According to a signal signed by AIG Abdul Bude from Force Headquarters, Abuja and dated December 24, 2016 with reference no CB 4770/FS/FHQ/ABJ/Vol. 5/232, the affected policemen have been mandated to resume in Kaduna on January 4, 2017.
Though they agreed that their primary responsibility as security agents was to protect lives and property, the aggrieved policemen said they are not comfortable with the way the transfer was handled.
The Guardian gathered that similar transfers done in 1997, 2003 and 2015 recorded heavy casualties among policemen from the South West due to the absence of basic facilities while their northern counterparts did not suffer such fate.
One of the affected policemen who spoke on condition of anonymity said their northern colleagues who were equally transferred at the same time to the South West allegedly shunned the transfer.

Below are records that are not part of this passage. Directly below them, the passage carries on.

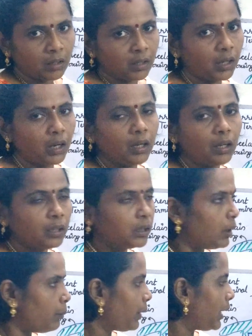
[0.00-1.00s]
Here,
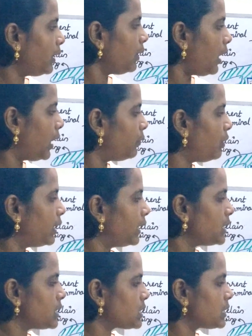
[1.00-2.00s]
the main
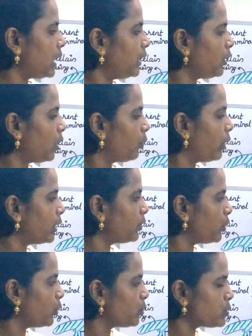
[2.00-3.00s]
advantage is that you are going to
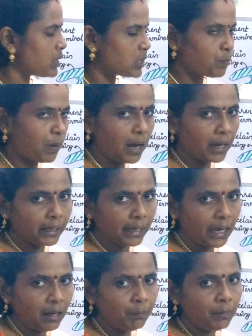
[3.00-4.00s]
use a spark
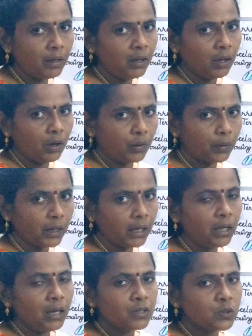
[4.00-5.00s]
gap. Okay.
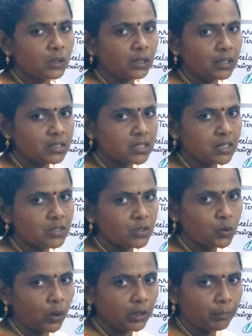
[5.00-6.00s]
So, the distance is
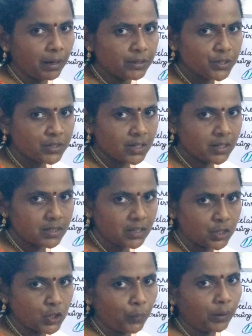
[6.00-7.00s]
going to be adjusted in
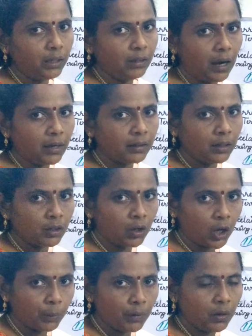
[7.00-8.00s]
such a way that under
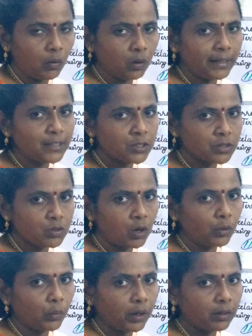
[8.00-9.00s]
normal voltage, it is
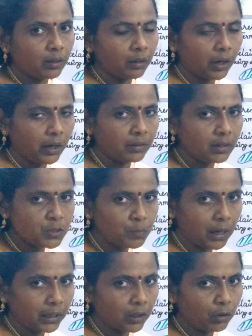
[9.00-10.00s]
not going to create the
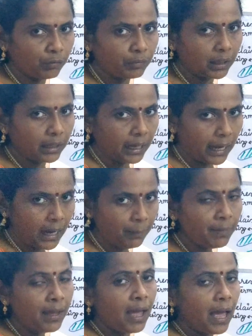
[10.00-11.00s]
sparking of the gap
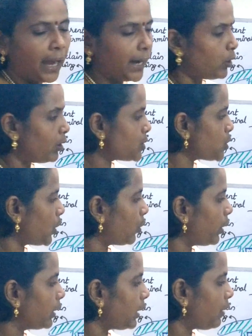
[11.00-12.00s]
and also you are
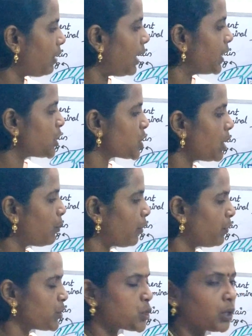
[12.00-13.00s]
going to have additional
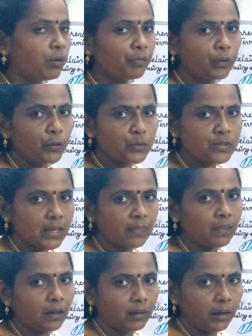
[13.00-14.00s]
provision of using
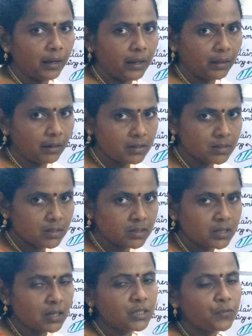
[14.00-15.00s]
the grading
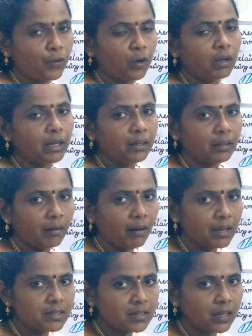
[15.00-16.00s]
resistors for
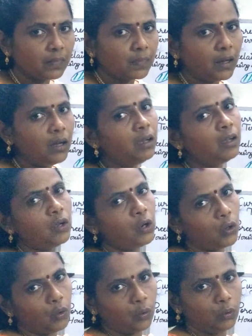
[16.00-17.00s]
linearizing the
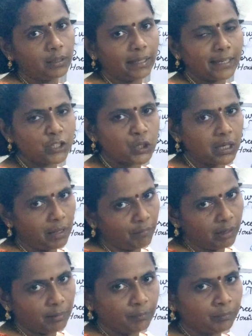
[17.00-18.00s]
voltage
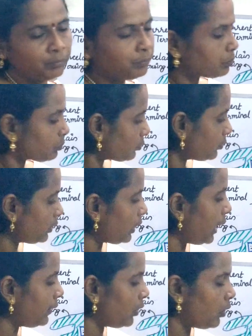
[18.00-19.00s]
level.
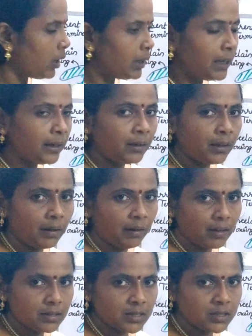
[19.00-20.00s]
And the nonlinear
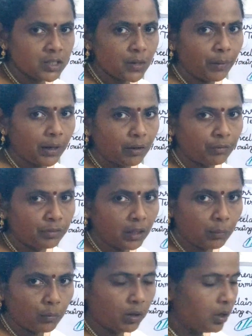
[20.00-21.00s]
resistor made of
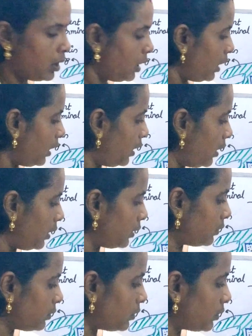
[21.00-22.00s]
thermo, uh,
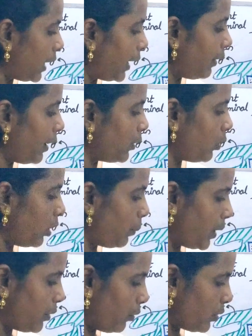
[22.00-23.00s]
thyrite or
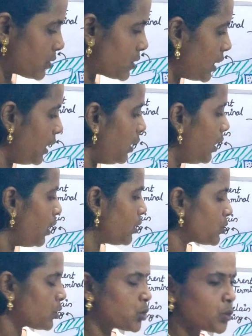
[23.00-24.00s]
metrosil.
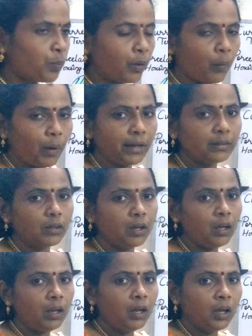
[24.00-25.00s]
So, to provide the
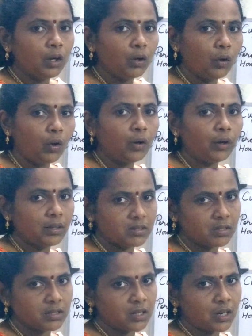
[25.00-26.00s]
low
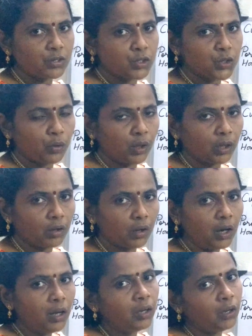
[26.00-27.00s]
resistance during
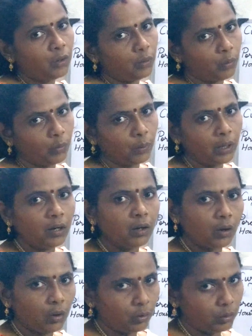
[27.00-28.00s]
your over
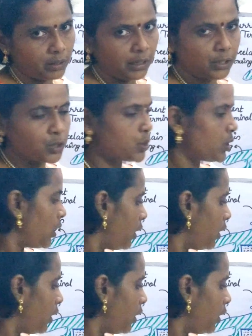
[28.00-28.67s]
voltage.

The affected policeman lamented that most officers from the South West who were transferred in the past had been wasted by Boko Haram insurgents.
Other grievances of the policemen include non-provision of vehicles that would convey them to their new stations; non-provision of accommodation and other welfare services, language barrier and non-familiarity with the northern terrain.

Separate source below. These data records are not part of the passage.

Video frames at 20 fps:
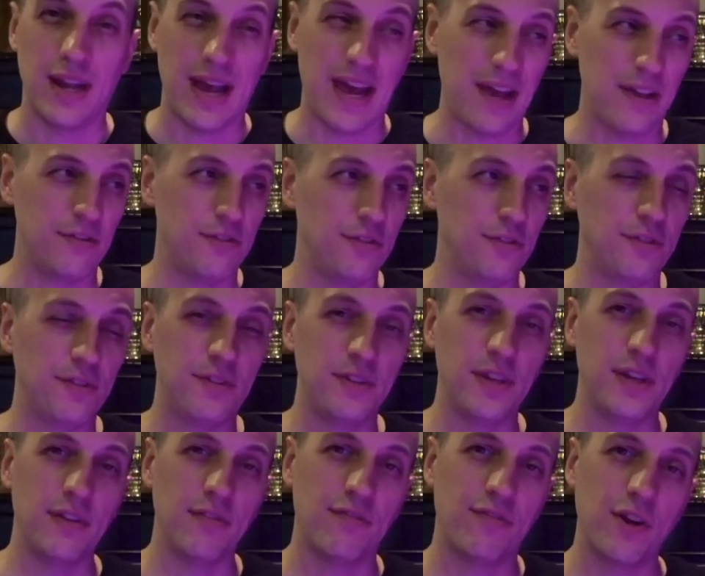As you
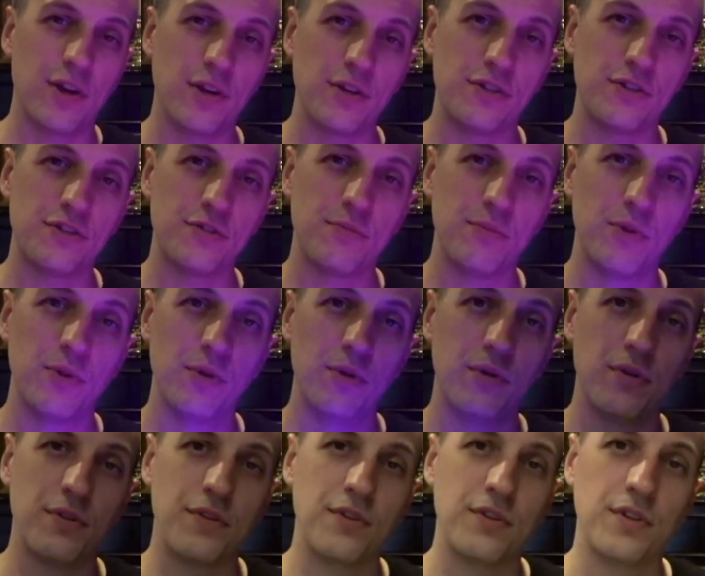see, very
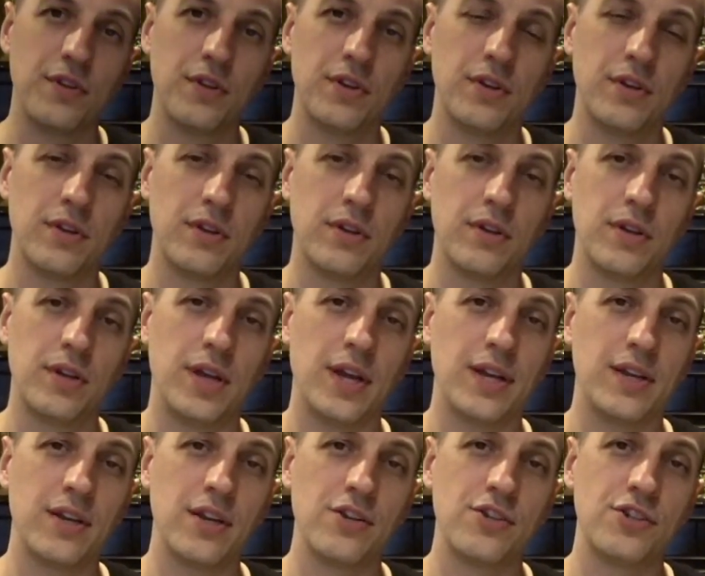smooth
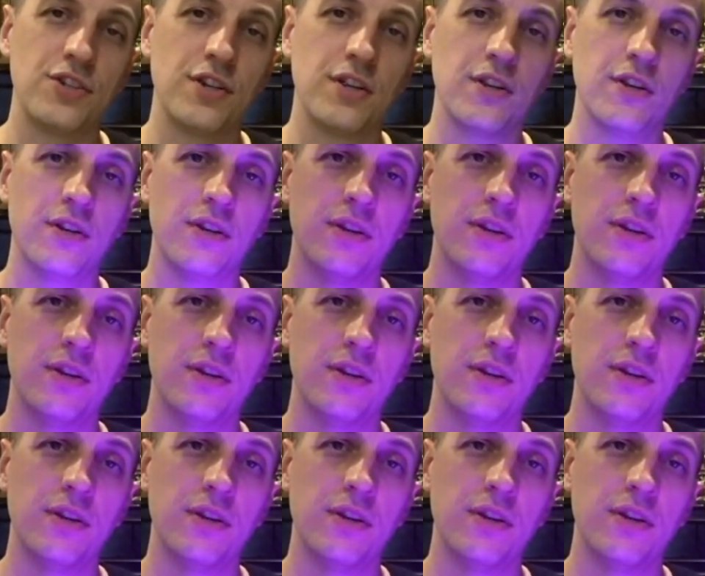ignition,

These, he said, had made them easy prey to the insurgents adding that the casualty figure suffered by his colleagues from the South West was more compared to their northern colleagues.
He said, “since they started the transfer, lives of several policemen from the South West extraction have been wasted because when they transferred them, the authority would not provide all necessary facilities such as money, accommodation and arms and this made them prone to attacks by the insurgents”.
“We are not happy at all. This same transfer had initially been stopped by the National Assembly and a powerful politician from the South West in 2015. It is the same policemen that are being transferred now. We knew this because the letter sent to them was addressed with their former ranks whereas these policemen had been transferred by the former Inspector General of Police, Solomon Arase”.
With the transfer, he said, the police authorities have run foul of an earlier document, which states that no policeman should be transferred outside his zone.
“We are not saying we should not be transferred but let them provide enabling environment for us to work. They can’t just continue to make us sacrificial lambs,” the officers cried out.